Work request:
Write the entries out in full, matching them exactly.

Entries taken from a collection:
- - -

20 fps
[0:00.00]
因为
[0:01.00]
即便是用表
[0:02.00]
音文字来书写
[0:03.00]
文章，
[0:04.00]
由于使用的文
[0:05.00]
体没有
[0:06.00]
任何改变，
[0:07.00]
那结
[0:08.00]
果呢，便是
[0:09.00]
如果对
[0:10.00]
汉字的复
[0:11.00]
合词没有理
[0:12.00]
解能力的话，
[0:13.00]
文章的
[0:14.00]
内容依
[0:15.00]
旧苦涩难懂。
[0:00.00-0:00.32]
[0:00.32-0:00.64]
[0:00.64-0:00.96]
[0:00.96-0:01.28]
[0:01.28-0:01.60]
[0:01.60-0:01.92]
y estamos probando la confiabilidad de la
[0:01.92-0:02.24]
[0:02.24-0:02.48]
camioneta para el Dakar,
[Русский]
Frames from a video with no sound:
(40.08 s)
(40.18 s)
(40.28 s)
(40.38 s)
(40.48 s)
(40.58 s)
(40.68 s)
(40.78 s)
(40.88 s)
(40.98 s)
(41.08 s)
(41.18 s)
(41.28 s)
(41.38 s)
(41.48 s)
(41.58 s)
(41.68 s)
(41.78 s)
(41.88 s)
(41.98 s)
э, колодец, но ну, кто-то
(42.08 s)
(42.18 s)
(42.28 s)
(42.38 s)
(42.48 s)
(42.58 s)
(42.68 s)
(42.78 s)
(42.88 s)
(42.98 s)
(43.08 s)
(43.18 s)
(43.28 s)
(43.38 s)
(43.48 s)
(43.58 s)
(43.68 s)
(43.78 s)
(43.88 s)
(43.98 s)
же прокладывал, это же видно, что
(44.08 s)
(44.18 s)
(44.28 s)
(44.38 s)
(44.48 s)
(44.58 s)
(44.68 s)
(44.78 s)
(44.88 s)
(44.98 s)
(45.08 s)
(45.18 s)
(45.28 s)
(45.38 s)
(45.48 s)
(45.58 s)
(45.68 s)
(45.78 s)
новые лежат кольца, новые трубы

- - -

Task output:
20 fps
[0:00.00]
因为
[0:01.00]
即便是用表
[0:02.00]
音文字来书写
[0:03.00]
文章，
[0:04.00]
由于使用的文
[0:05.00]
体没有
[0:06.00]
任何改变，
[0:07.00]
那结
[0:08.00]
果呢，便是
[0:09.00]
如果对
[0:10.00]
汉字的复
[0:11.00]
合词没有理
[0:12.00]
解能力的话，
[0:13.00]
文章的
[0:14.00]
内容依
[0:15.00]
旧苦涩难懂。
[0:00.00-0:00.32]
[0:00.32-0:00.64]
[0:00.64-0:00.96]
[0:00.96-0:01.28]
[0:01.28-0:01.60]
[0:01.60-0:01.92]
y estamos probando la confiabilidad de la
[0:01.92-0:02.24]
[0:02.24-0:02.48]
camioneta para el Dakar,
[Русский]
Frames from a video with no sound:
(40.08 s)
(40.18 s)
(40.28 s)
(40.38 s)
(40.48 s)
(40.58 s)
(40.68 s)
(40.78 s)
(40.88 s)
(40.98 s)
(41.08 s)
(41.18 s)
(41.28 s)
(41.38 s)
(41.48 s)
(41.58 s)
(41.68 s)
(41.78 s)
(41.88 s)
(41.98 s)
э, колодец, но ну, кто-то
(42.08 s)
(42.18 s)
(42.28 s)
(42.38 s)
(42.48 s)
(42.58 s)
(42.68 s)
(42.78 s)
(42.88 s)
(42.98 s)
(43.08 s)
(43.18 s)
(43.28 s)
(43.38 s)
(43.48 s)
(43.58 s)
(43.68 s)
(43.78 s)
(43.88 s)
(43.98 s)
же прокладывал, это же видно, что
(44.08 s)
(44.18 s)
(44.28 s)
(44.38 s)
(44.48 s)
(44.58 s)
(44.68 s)
(44.78 s)
(44.88 s)
(44.98 s)
(45.08 s)
(45.18 s)
(45.28 s)
(45.38 s)
(45.48 s)
(45.58 s)
(45.68 s)
(45.78 s)
новые лежат кольца, новые трубы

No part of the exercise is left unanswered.